AIYAR IN PAKISTAN: A CASE OF FREUDIAN SLIP 
Mani Shankar Aiyar is an intellectual, a fact further confirmed when the UPA nominated him to the Rajya Sabha in the newly-minted “intellectual” category. Therefore, nobody is surprised by the gems he is prone to deliver every now and then. After all, what use is an intellectual bejeweled with high degrees from some of the best universities in the world if he cannot occasionally shock the lay people with his wisdom and erudition. So, his simple mantra that removing Modi will automatically improve relations with Pakistan — most helpfully offered to Pakistanis on Pakistani soil — should not have surprised you. That is typical Maniesque, if you please.
But we are on a slightly different point. The in-house Congress intellectual appealed to Pakistanis on one of their more popular television channels that they should remove Modi and bring back his party to power. Now, you will wonder how could poor Pakistanis remove Modi and bring Mani’s party to power, given that only bona fide Indian nationals can vote in the Indian elections. Being an intellectual, did Mani know something ordinary Indians didn’t, especially when he is a confirmed secularist to boot? 

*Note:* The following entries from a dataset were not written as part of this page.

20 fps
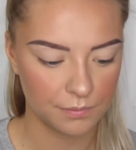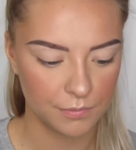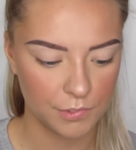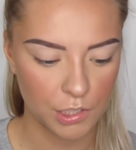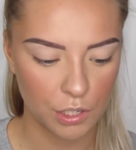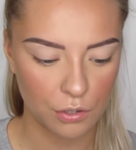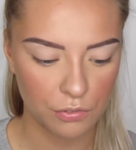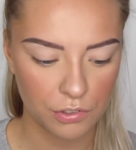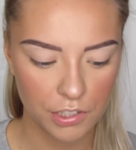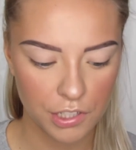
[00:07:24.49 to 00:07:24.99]

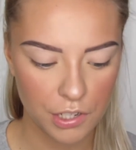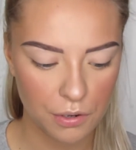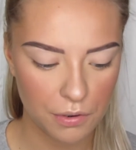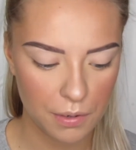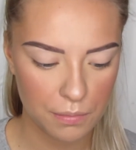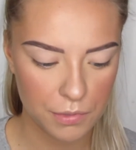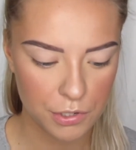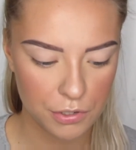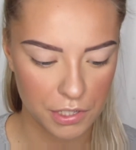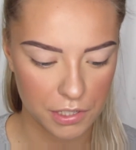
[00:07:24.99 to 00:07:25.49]
don't really know what
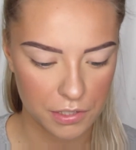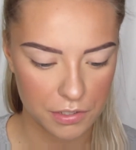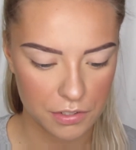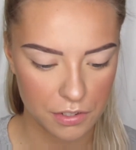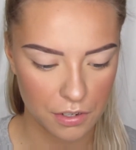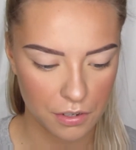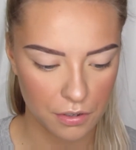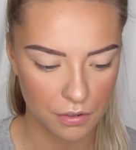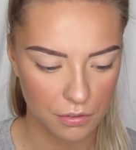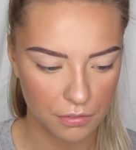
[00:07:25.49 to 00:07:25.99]
I'm doing,
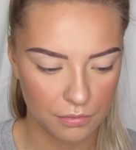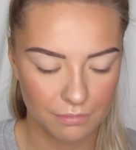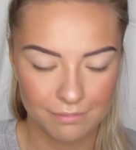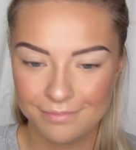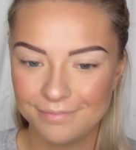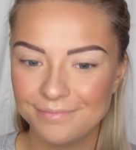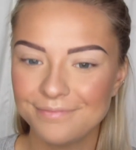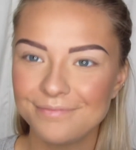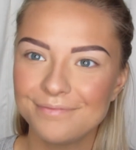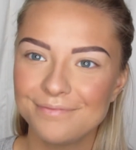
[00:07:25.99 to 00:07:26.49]
so
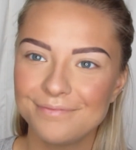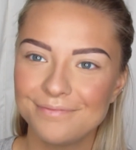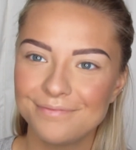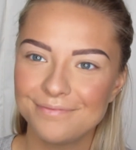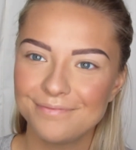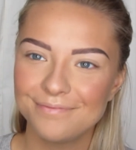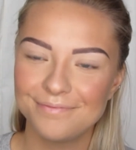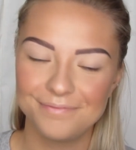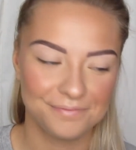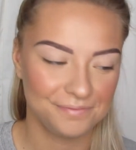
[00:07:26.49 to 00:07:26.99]

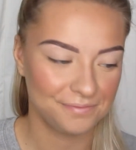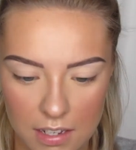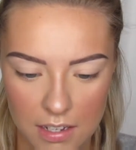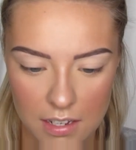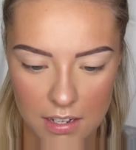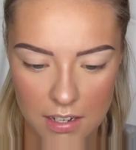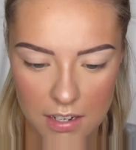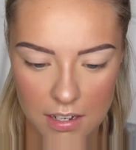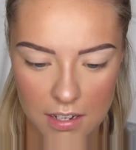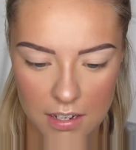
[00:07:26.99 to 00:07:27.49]

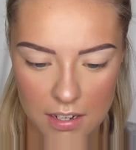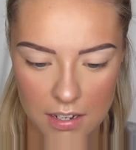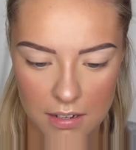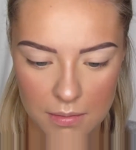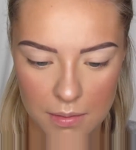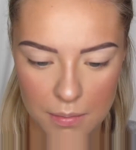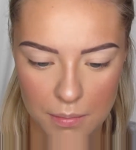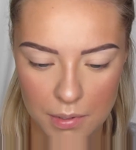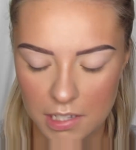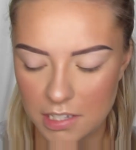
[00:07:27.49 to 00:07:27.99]

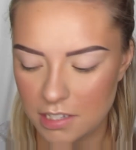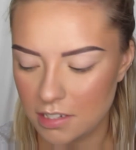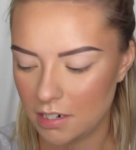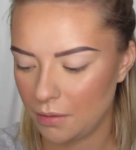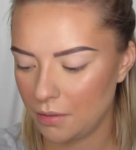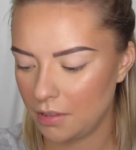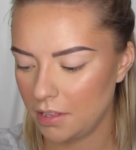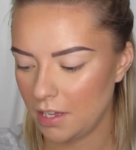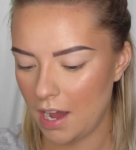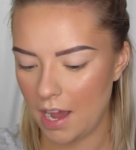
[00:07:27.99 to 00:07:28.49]
but let's start
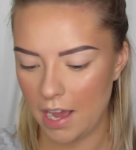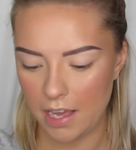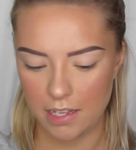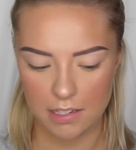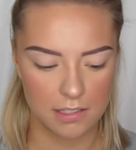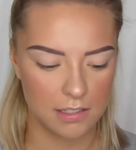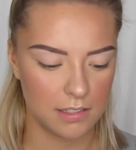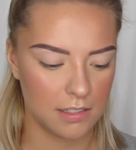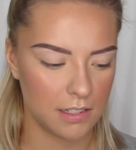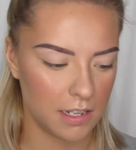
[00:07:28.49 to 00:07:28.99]
with the
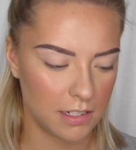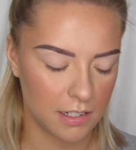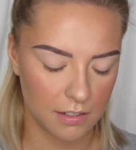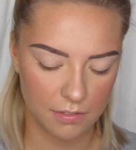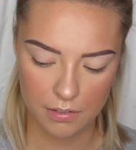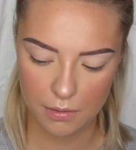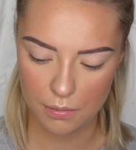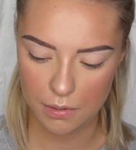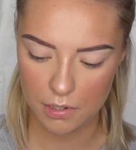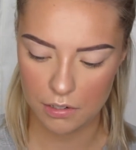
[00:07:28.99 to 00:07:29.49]
eyes. I
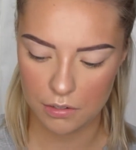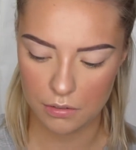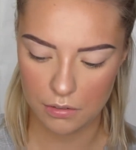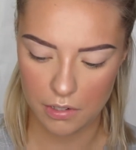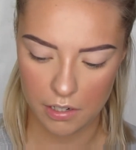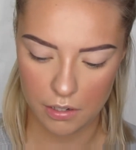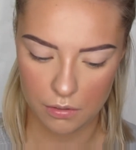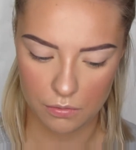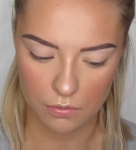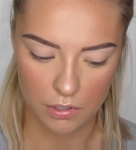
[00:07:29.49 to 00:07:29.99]
definitely want to do
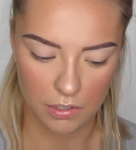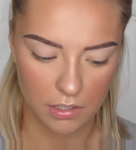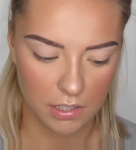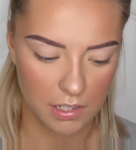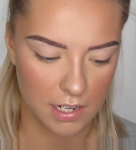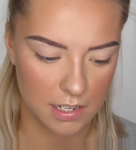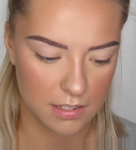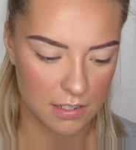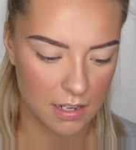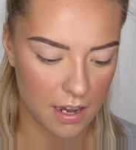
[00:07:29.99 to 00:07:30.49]
like a really
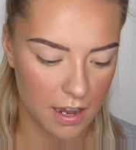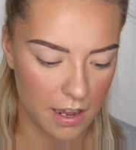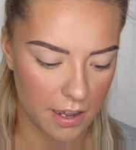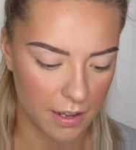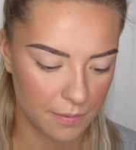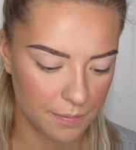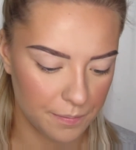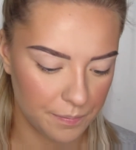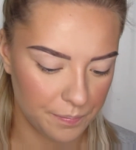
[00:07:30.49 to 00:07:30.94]
nice eye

A Freudian slip or not, Mani reflected the ingrained belief in secularist circles that being “soft” on Pakistan endears them to Indian Muslims and helps ensnare their votes. If Amit Shah talked of Pakistanis celebrating the BJP defeat in Bihar, conscious that Muslims generally do not vote for his party, Mani asked Pakistanis to remove Modi, believing that Indian Muslims looked up to our hostile western neighbour for guidance and instructions. 
Since Shah lays no claim to being an intellectual, the question arises as to what is the difference between him and the intellectual Aiyar. There is. Shah is not welcome in Pakistan. And they lay the reddest of red carpets for Aiyar in Pakistan.